Insect infection being called the “New HIV/AIDS” spreads across America and doctors have no cure. It sounds like the AIDS virus and just mutating into something deadlier and more dangerous. It is a highly stigmatizing disease as it is normally found among migrants who may not get medical treatment, making Chagas more likely to spread.
The disease can be transmitted from mother to child or by blood transfusion. About a quarter of its victims eventually will develop enlarged hearts or intestines, which can fail or burst, causing sudden death. Treatment involves harsh drugs taken for up to three months and works only if the disease is caught early.
Chagas, a tropical disease spread
by insects, is causing some fresh concern following an
editorial—published earlier this week in a medical journal—that called
it "the new AIDS of the Americas."
More than 8 million people have
been infected by Chagas, most of them in Latin and Central America. But
more than 300,000 live in the United States.
The editorial, published by the
Public Library of Science's Neglected Tropical Diseases, said the spread
of the disease is reminiscent of the early years of HIV.

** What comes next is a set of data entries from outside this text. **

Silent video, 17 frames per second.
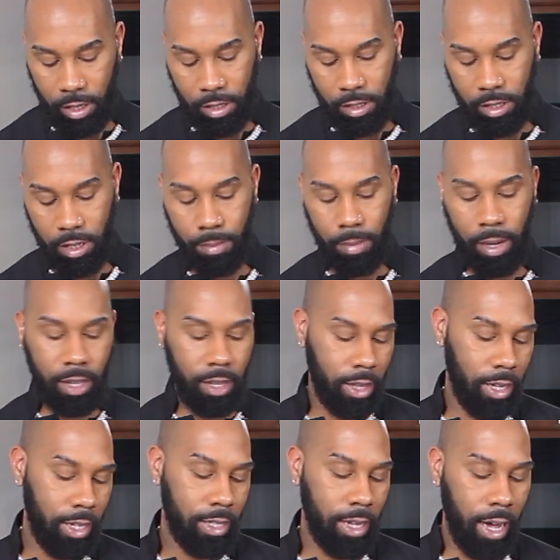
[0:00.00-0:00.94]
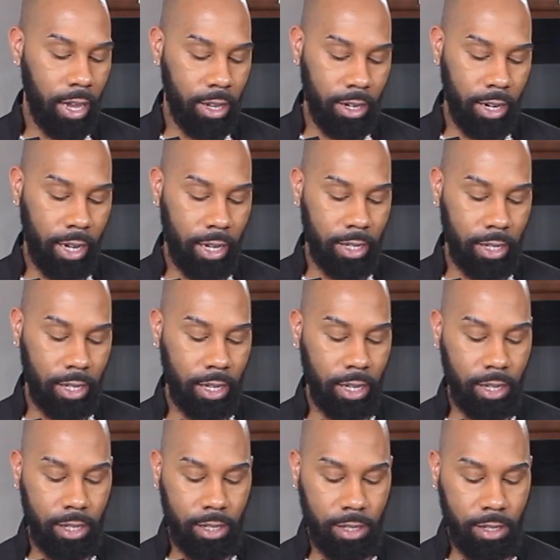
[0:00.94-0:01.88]
to make these holiday
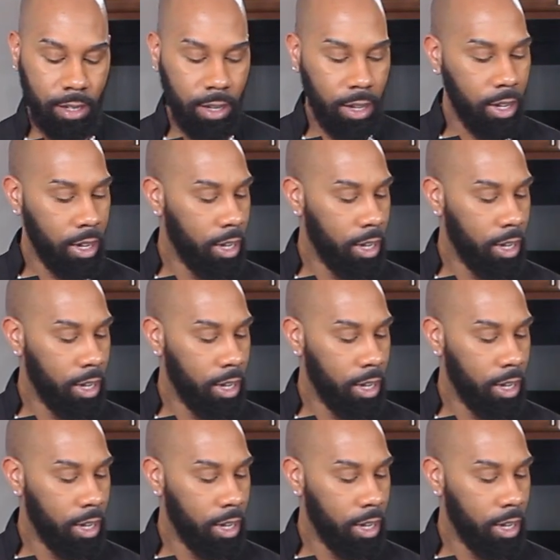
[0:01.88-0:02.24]
cookies.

"There are a number of striking
similarities between people living with Chagas disease and people living
with HIV/AIDS," the authors wrote, "particularly for those with
HIV/AIDS who contracted the disease in the first two decades of the
HIV/AIDS epidemic."
Both diseases disproportionately
affect people living in poverty, both are chronic conditions requiring
prolonged, expensive treatment, and as with patients in the first two
decades of the HIV/AIDS epidemic, "most patients with Chagas disease do
not have access to health care facilities." Unlike HIV, Chagas is not a sexually-transmitted disease: it's "caused by parasites transmitted to humans by blood-sucking insects."
Kissing bugs can be the source of nocturnal dermatologic wounds in the mid to southern latitudes in the United States. |
"It likes to bite you on the
face," CNN reported. "It's called the kissing bug. When it ingests your
blood, it excretes the parasite at the same time. When you wake up and
scratch the itch, the parasite moves into the wound and you're
infected."
Chagas, also known as American trypanosomiasis, kills about 20,000 people per year, the journal said.
And while just 20 percent of
those infected with Chagas develop a life-threatening form of the
disease, The Times reports that Chagas is "hard or impossible to cure."
"The problem is once the heart
symptoms start, which is the most dreaded complication—the Chagas
cardiomyopathy—the medicines no longer work very well," Dr. Peter Hotez,
a researcher at Baylor College of Medicine and one of the editorial's
authors, told CNN. "Problem No. 2: the medicines are extremely toxic."
And 11 percent of pregnant women in Latin America are infected with Chagas, the journal said.